───── Task inputs
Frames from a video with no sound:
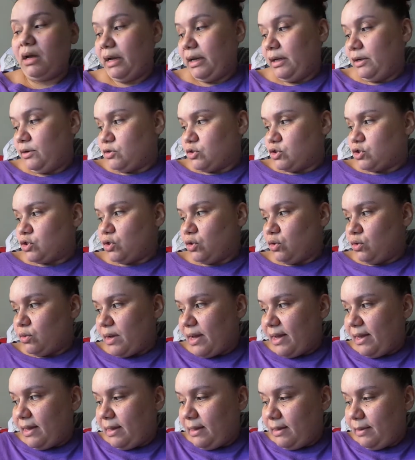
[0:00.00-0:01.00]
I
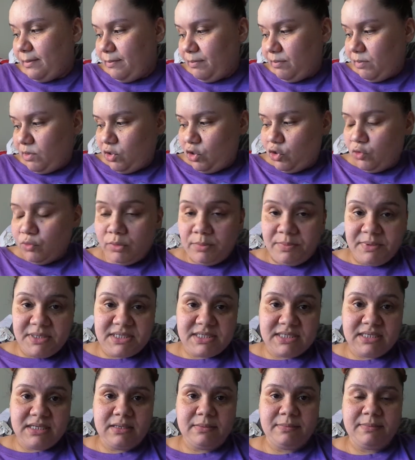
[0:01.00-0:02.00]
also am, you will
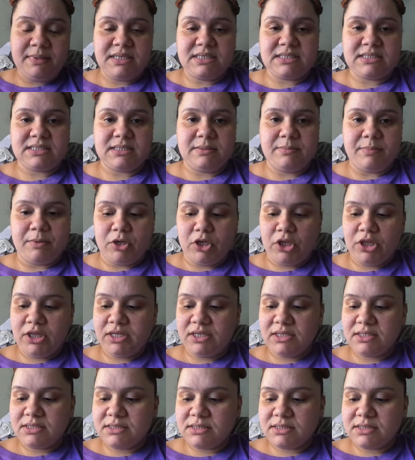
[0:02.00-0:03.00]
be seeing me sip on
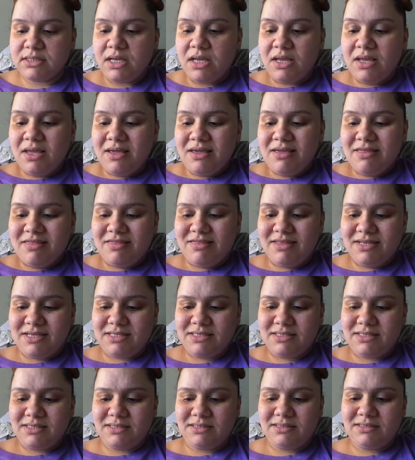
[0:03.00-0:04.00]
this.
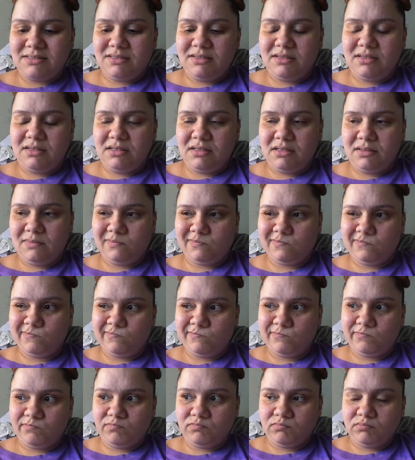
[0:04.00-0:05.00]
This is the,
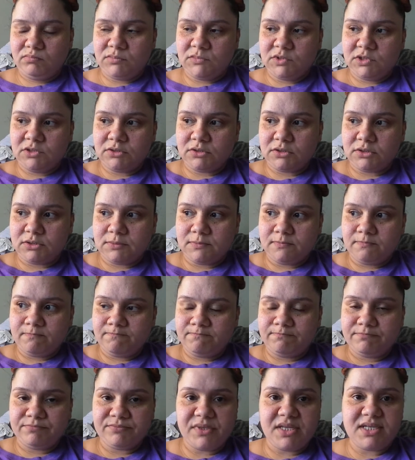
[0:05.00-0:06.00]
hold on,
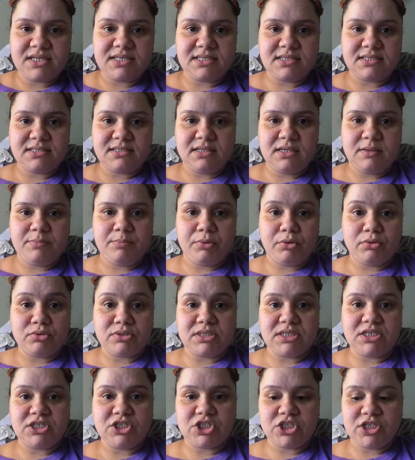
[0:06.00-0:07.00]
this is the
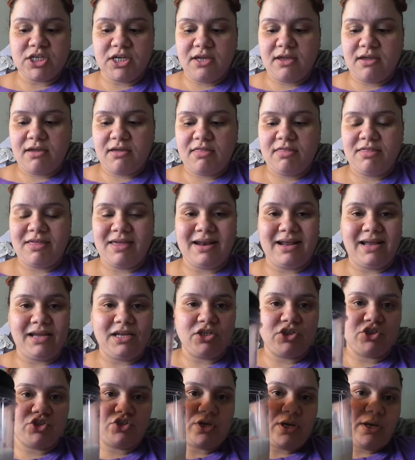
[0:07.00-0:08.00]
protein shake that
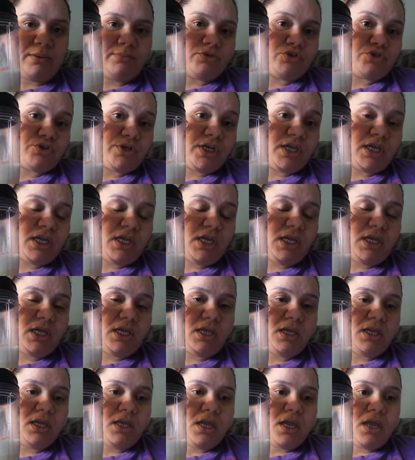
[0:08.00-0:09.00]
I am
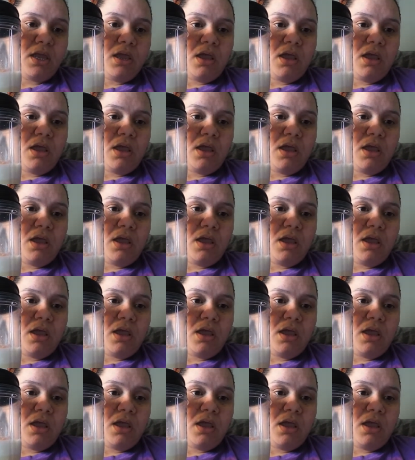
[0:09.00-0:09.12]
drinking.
──────────
*Task to carry out*.
Images in the records must not be repeated; everything else should be returned exactly.

*Solution*.
Frames from a video with no sound:
[0:00.00-0:01.00]
I
[0:01.00-0:02.00]
also am, you will
[0:02.00-0:03.00]
be seeing me sip on
[0:03.00-0:04.00]
this.
[0:04.00-0:05.00]
This is the,
[0:05.00-0:06.00]
hold on,
[0:06.00-0:07.00]
this is the
[0:07.00-0:08.00]
protein shake that
[0:08.00-0:09.00]
I am
[0:09.00-0:09.12]
drinking.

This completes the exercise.